I Built a RAG Pipeline From Scratch and It Completely Changed How I Think About AI
I've been writing code for 3+ years. I thought I understood how AI worked.
I didn't.
Not until I sat down one weekend, opened a blank Node.js project, and decided to build something I'd been curious about for months — a system that could read a stack of PDFs and actually answer questions about them. In plain English. With sources.
What followed was honestly one of the most satisfying weeks of building I've ever had.
How It Started
I'd been using ChatGPT like everyone else — pasting text, asking questions, getting answers. But I kept hitting the same wall: it didn't know my documents. It couldn't read a specific PDF I had. It couldn't search across multiple files. It couldn't say "this answer is on page 12."
I knew RAG (Retrieval-Augmented Generation) was the solution. I'd read about it. I understood it conceptually.
Actually building it is a completely different thing.
The Moment It Clicked
The first time I uploaded a PDF, typed a question, and got back a precise answer — with the exact page number — I genuinely sat back and stared at the screen for a few seconds.
Not because it was magic. But because I understood every single step that produced that answer. I wrote every line. I knew why it worked.
That feeling is hard to describe. It's different from using a library or calling an API. This was mine, end to end.
Here's the architecture I landed on:
User types a question
↓
Embed the question (OpenAI text-embedding-3-small)
↓
Find the most similar chunks in the database (pgvector)
↓
Feed those chunks into GPT-4o-mini
↓
Get a precise, grounded answer
Four steps. Deceptively simple on paper. Deeply interesting to build.
What I Learned Building Each Layer
Chunking is harder than it sounds
My first attempt: split text every 500 characters. Done.

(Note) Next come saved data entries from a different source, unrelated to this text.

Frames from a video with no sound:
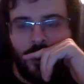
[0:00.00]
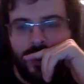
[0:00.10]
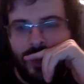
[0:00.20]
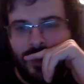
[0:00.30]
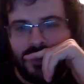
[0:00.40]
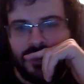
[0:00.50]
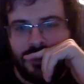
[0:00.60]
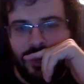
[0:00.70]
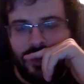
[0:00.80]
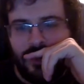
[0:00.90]
Gutierrez,
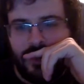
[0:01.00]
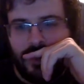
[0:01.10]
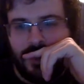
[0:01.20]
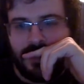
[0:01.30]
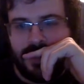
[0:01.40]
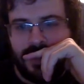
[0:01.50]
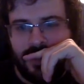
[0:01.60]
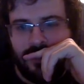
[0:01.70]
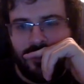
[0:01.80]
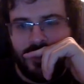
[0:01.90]
rather. His
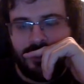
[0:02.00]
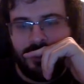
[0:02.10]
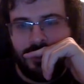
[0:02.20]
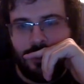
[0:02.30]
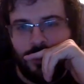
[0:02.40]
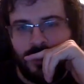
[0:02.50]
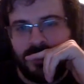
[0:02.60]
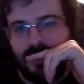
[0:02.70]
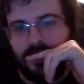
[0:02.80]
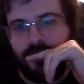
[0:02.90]
takedown defense be
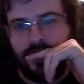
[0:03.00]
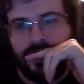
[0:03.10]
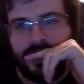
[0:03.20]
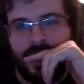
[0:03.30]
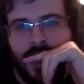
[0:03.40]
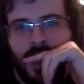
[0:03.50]
porous in other fights.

The results were awful. Sentences got cut in half. Context got destroyed. The model would retrieve a chunk that started mid-sentence and couldn't make sense of it.
The fix was breaking on sentence boundaries with overlap:
function chunkText(text, chunkSize = 500, overlap = 50) {
const chunks = [];
let start = 0;
while (start < text.length) {
let end = start + chunkSize;
// Don't cut mid-sentence — find the nearest period
if (end < text.length) {
const breakPoint = text.lastIndexOf('.', end);
if (breakPoint > start + chunkSize / 2) {
end = breakPoint + 1;
}
}
const chunk = text.slice(start, end).trim();
if (chunk.length > 30) chunks.push(chunk);
start = end - overlap; // overlap = no lost context at boundaries
}
return chunks;
}
The 50-character overlap sounds tiny. It makes a huge difference.
Embeddings feel like magic until you understand them
An embedding is just a list of 1536 numbers that represents the meaning of a piece of text. Two sentences that mean similar things will produce similar number lists — even if they use completely different words.
So "What are the safety requirements?" and "List the security rules" will have similar embeddings, even though they share no words. That's semantic search. That's what makes this better than ctrl+F.
I chose text-embedding-3-small over the older ada-002. 80% cheaper, equal or better quality. Easy choice.
Batch embedding 400 chunks and watching them all get stored in the database in about 8 seconds was one of those quiet "oh wow" moments.
pgvector is genuinely impressive
I expected to need a dedicated vector database — Pinecone, Weaviate, Qdrant. I'd heard of all of them.
Then I discovered pgvector — a Postgres extension that adds a vector column type and similarity search operators. I already know SQL. I already use Supabase. It was a 5-line setup:
create extension if not exists vector;
create table document_chunks (
id uuid primary key default gen_random_uuid(),
content text not null,
page_number integer,
embedding vector(1536)
);
create index on document_chunks
using ivfflat (embedding vector_cosine_ops)
with (lists = 100);
And querying it is just SQL:
select content, page_number,
1 - (embedding <=> $1) as similarity
from document_chunks
order by embedding <=> $1
limit 5;
<=> is cosine distance. 1 - distance = similarity. I love how clean this is.
The system prompt matters more than the model
I spent more time on the system prompt than on any other single piece of code. The difference between a well-prompted model and a poorly-prompted one is dramatic.
My first prompt: "Answer questions using the provided context."
Results: confidently wrong answers, hallucinated details, vague summaries.
My final prompt, after many iterations:
You are a precise document assistant. Answer questions using
ONLY the provided context chunks.
- If the answer is in the context, answer clearly.
- If it isn't, say exactly: "I could not find a clear answer
in the uploaded documents."
- Never make up information not present in the context.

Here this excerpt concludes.